A guest blog from Alan Palmer, Head of Policy and Research at MillionPlus.

Johnny Rich’s paper for HEPI on a graduate levy to fund higher education benefits from being much-needed new thinking in the debate about how to fund our university system. The current approach places the burden of repayment heavily on the student after graduation. The repayment burden on a generation that is struggling with the cost of housing and squeezed real incomes is one that needs addressing. Any of the tweaks leaked from the Augar review currently appear to be heading down the track of complex arrangement due to the original constraints in the terms of reference. Arguably, those terms of reference gave the panel very little space to think radically.

For far too long, the debates have avoided the third leg of the Dearing model – that of an employer contribution. For sure, employers will always say that they contribute to higher education through the tax system but as major beneficiaries of a highly skilled graduate workforce, it is surely right to consider whether this support is could be harnessed more effectively.

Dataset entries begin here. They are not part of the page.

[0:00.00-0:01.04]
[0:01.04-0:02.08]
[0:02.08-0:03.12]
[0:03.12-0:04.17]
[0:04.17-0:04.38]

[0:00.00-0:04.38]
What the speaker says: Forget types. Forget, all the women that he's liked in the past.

The apprenticeship levy, despite some of its significant shortcomings, is proof of concept that employers can be persuaded to invest collectively in skills development. The ideas in Johnny’s paper clearly need further thought, but he must be applauded for challenging so directly what some may see as a missing piece of the contribution jigsaw. In particular, universities will wish to know how exactly how investment in teaching would flow to institutions if the resource for teaching is collected via tax and not taken on as a student debt, a key challenge for the graduate tax proposals of the past.

The paper also offers a vital critique of the conversation around access, which is too tilted towards the notion that success is about poorer students receiving an offer to study at Oxford or Cambridge. Widening participation and increasing access is about so much more than this. It is about supporting local and regional aspiration, and driving skills development. It must operate on a mass scale offering people of all ages a wide range of HE opportunities, not just for the benefit of a small number of individuals.

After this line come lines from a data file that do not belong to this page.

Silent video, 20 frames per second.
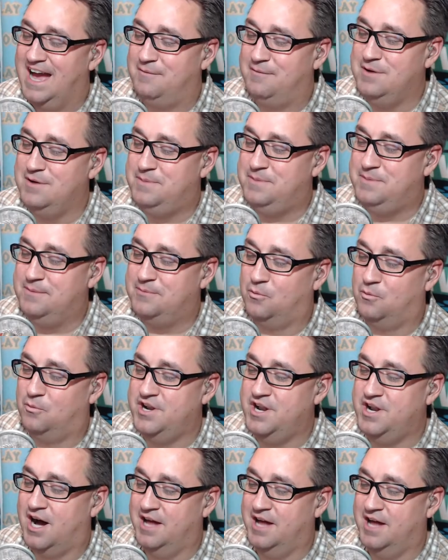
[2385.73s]
people were
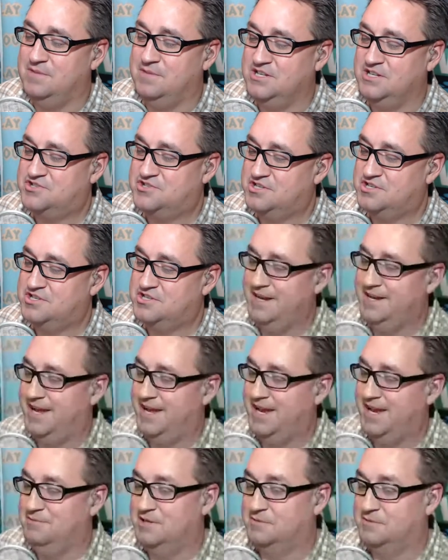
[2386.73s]
not mentioned by
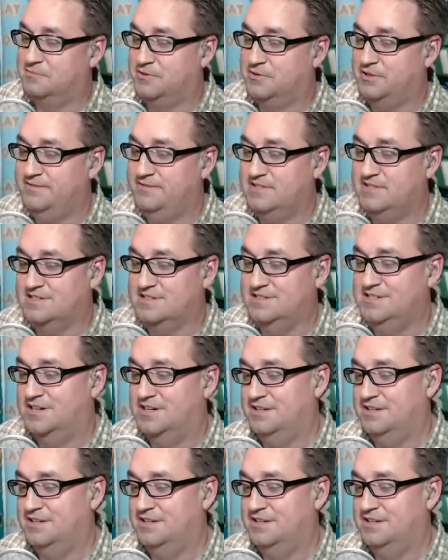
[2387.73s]
name in the previously on?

Universities – especially the modern universities we represent in MillionPlus – that provide places to a large number of students from disadvantaged backgrounds, and support them through their studies to successful graduation, delivering high quality HE often do this with less investment per student than some of the more selective institutions. Those modern universities are the universities that make the most impact on access and participation and the paper is right in suggesting they need greater recognition and support.